В Петербурге в это время шли торжества по случаю свадьбы великого князя Александра Михайловича с великой княжной Ксенией Александровной. Помня удивительную доброту ко мне великого князя Михаила Николаевича, отца жениха, я позволил себе послать ему депешу, на каковую получил очень любезный ответ:
«Сердечно благодарю тебя, надеюсь, тебе лучше и ты скоро совсем поправишься. Михаил».
28-го числа профессор Тернер перед отъездом был у меня последний раз, нашел, что ванны я переношу хорошо, велел продолжать их и обкладывать колено грязью, запретил касаться ногой пола, находя, что это еще рано (а я иногда пробовал становиться на нее), прописал мне мадеру 2–3 рюмки в день. Я едва нашел порядочную, нигде мадеры не было, везде только одно кахетинское. Хотел я переехать из гостиницы на частную квартиру, но решил остаться, привык уже к своим комнатам, да и хозяин гостиницы перевел меня вниз, дав лучшие комнаты. Кроме Муравьевых, встретил в Пятигорске своего товарища по корпусу князя Лобанова-Ростовского, у которого было большое имение в 8-ми верстах от города. Мы с ним не виделись 7 лет. Очень я ему обрадовался. Когда я несколько оправился и стал ходить с двумя палками, то раза два был у него в имении, он заезжал за мной на тройке и увозил к себе на целый день.
В конце июля уехали Муравьевы, я остался в одиночестве. Придя как-то в ванну, я узнал, что после меня в моей ванне будет сидеть эмир Бухарский, приехавший на 20 дней лечиться. Оказалось, что эта ванна лучшая во всем здании. Я хотел повидать эмира, но не мог остаться, меня ждал дома доктор Эйхгорн для массажа.
3-го августа совершилось большое событие в моем лечении. Утром приехал доктор Эйнгорн, массировал мне ногу, уменьшил стеклянную повязку, обрезав ее с двух концов, и велел надеть обыкновенный сапог, потом вечером опять приехал, снял повязку совсем и забинтовал [ногу] марлевым бинтом, затем велел оставить костыли и повел меня гулять без них.
Он придерживал меня и учил ходить. Было очень трудно, мне казалось, что вот я сейчас упаду. Мы прошлись с полверсты, я вернулся домой в изнеможении, но благополучно. На следующий день Эйхгорн был у меня и провел со мной почти весь день, днем повез меня в Кисловодск. Мы позавтракали на вокзале.

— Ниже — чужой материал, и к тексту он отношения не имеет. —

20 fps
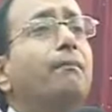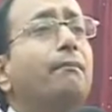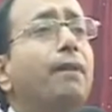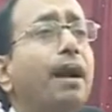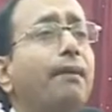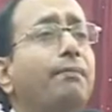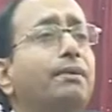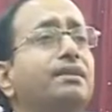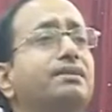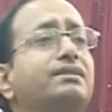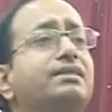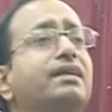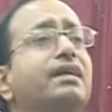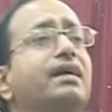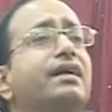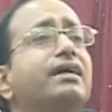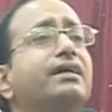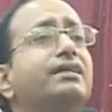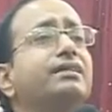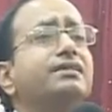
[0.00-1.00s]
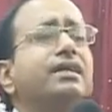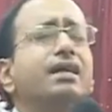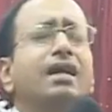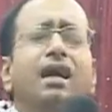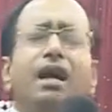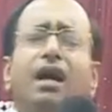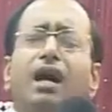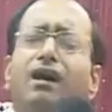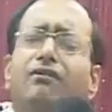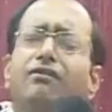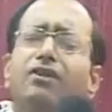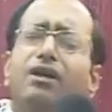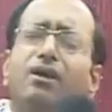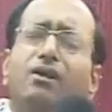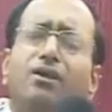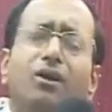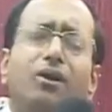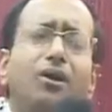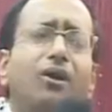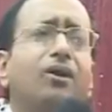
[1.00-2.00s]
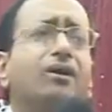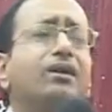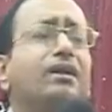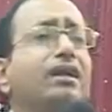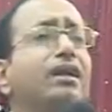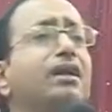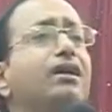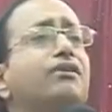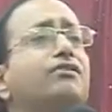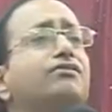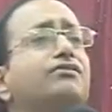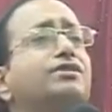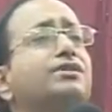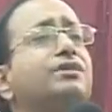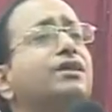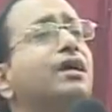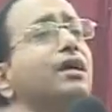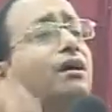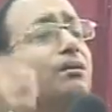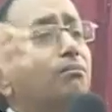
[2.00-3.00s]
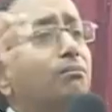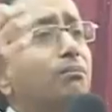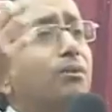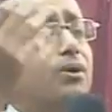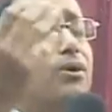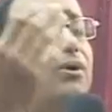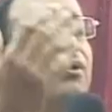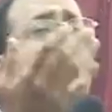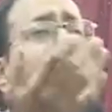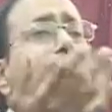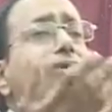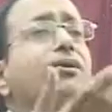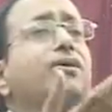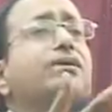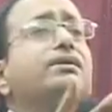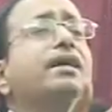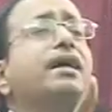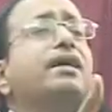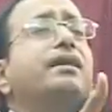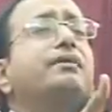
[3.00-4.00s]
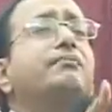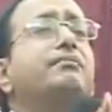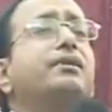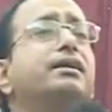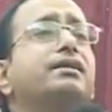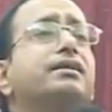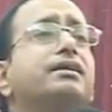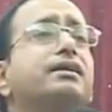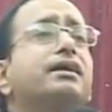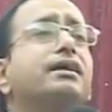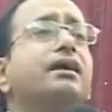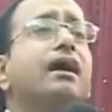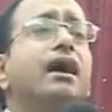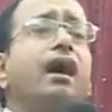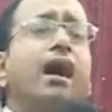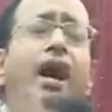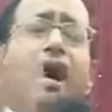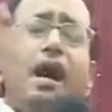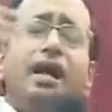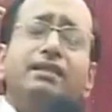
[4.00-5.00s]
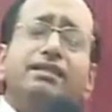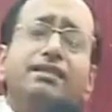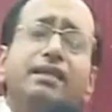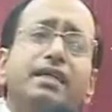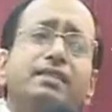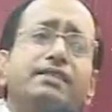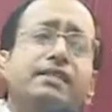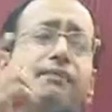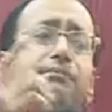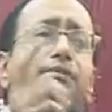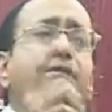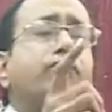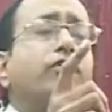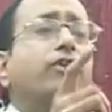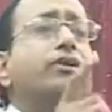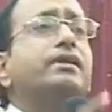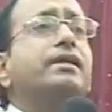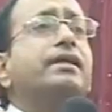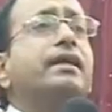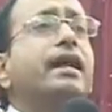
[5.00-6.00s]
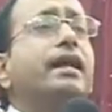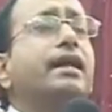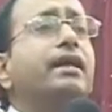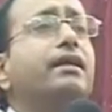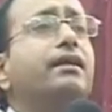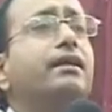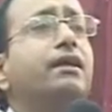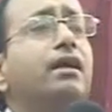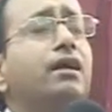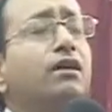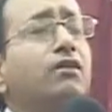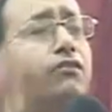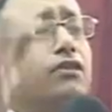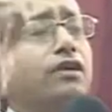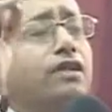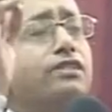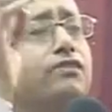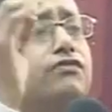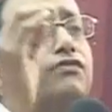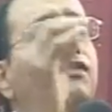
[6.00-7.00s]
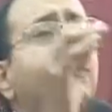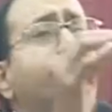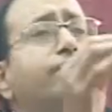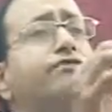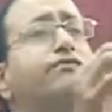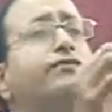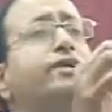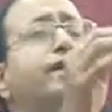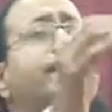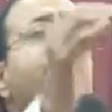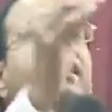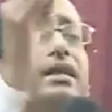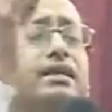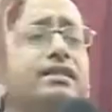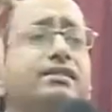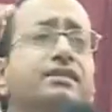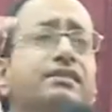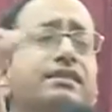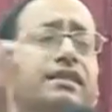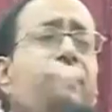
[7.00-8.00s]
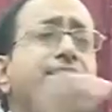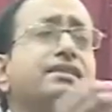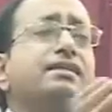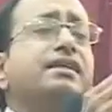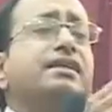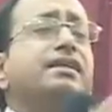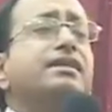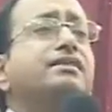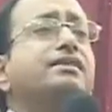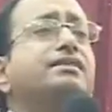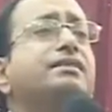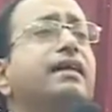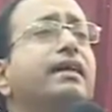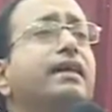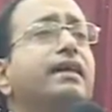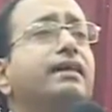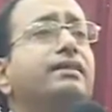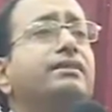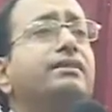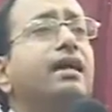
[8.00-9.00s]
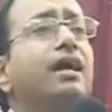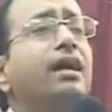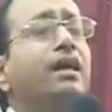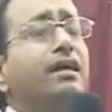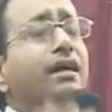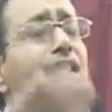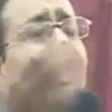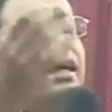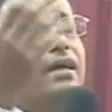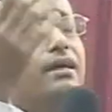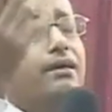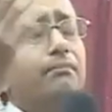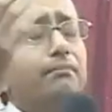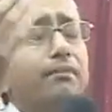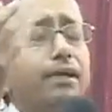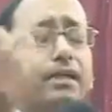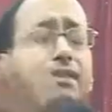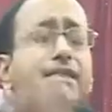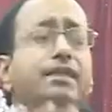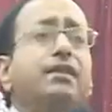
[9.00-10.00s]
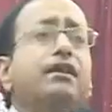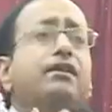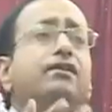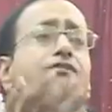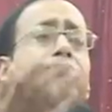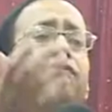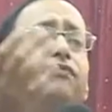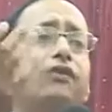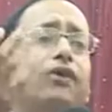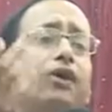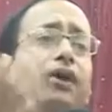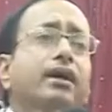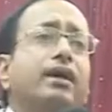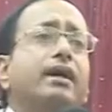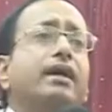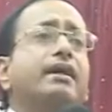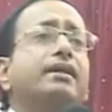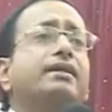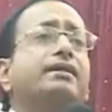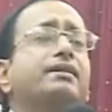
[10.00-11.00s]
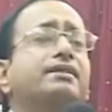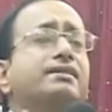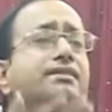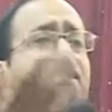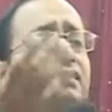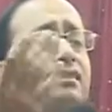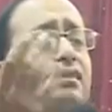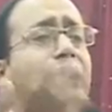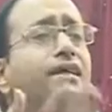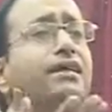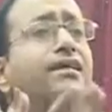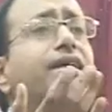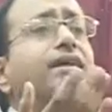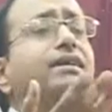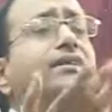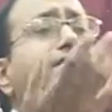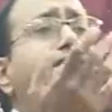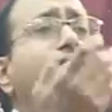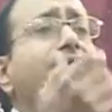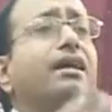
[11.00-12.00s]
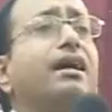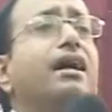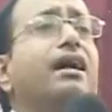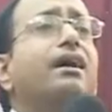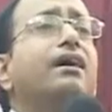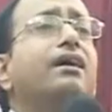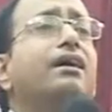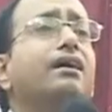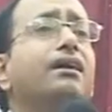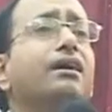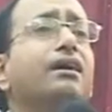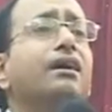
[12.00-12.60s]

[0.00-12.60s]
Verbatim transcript: Bible says our Lord loves more than a mother. Isaiah chapter 49 verse 15 and 16 says, Can a mother forget her sucking child?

Кисловодск меня поразил: так легко, хорошо дышалось в нем, масса зелени, деревья со свежей листвой, что казалось даже странным после выжженных пятигорских деревьев и отсутствия какой бы то ни было травы. Со станции прошли мы с Эйнгорном, я с двумя палками, к источнику нарзана, освежились чудной водой, затем прошли в парк, где я любовался чудными липами, аллеями – всем, чего я лишен был в Пятигорске. Тут мы расстались с Эйхгорном, с которым должны были встретиться в поезде, чтобы ехать обратно в Пятигорск. Это был канун Преображения, и я отправился ко всенощной в собор. По окончании всенощной вышел из церкви – темно, ни одного извозчика, а до вокзала версты полторы, времени оставалось до поезда немного. С громадным трудом дошел я пешком, шел три четверти часа, мне казалось, что я не дойду. Нашел Эйхгорна, который меня ждал.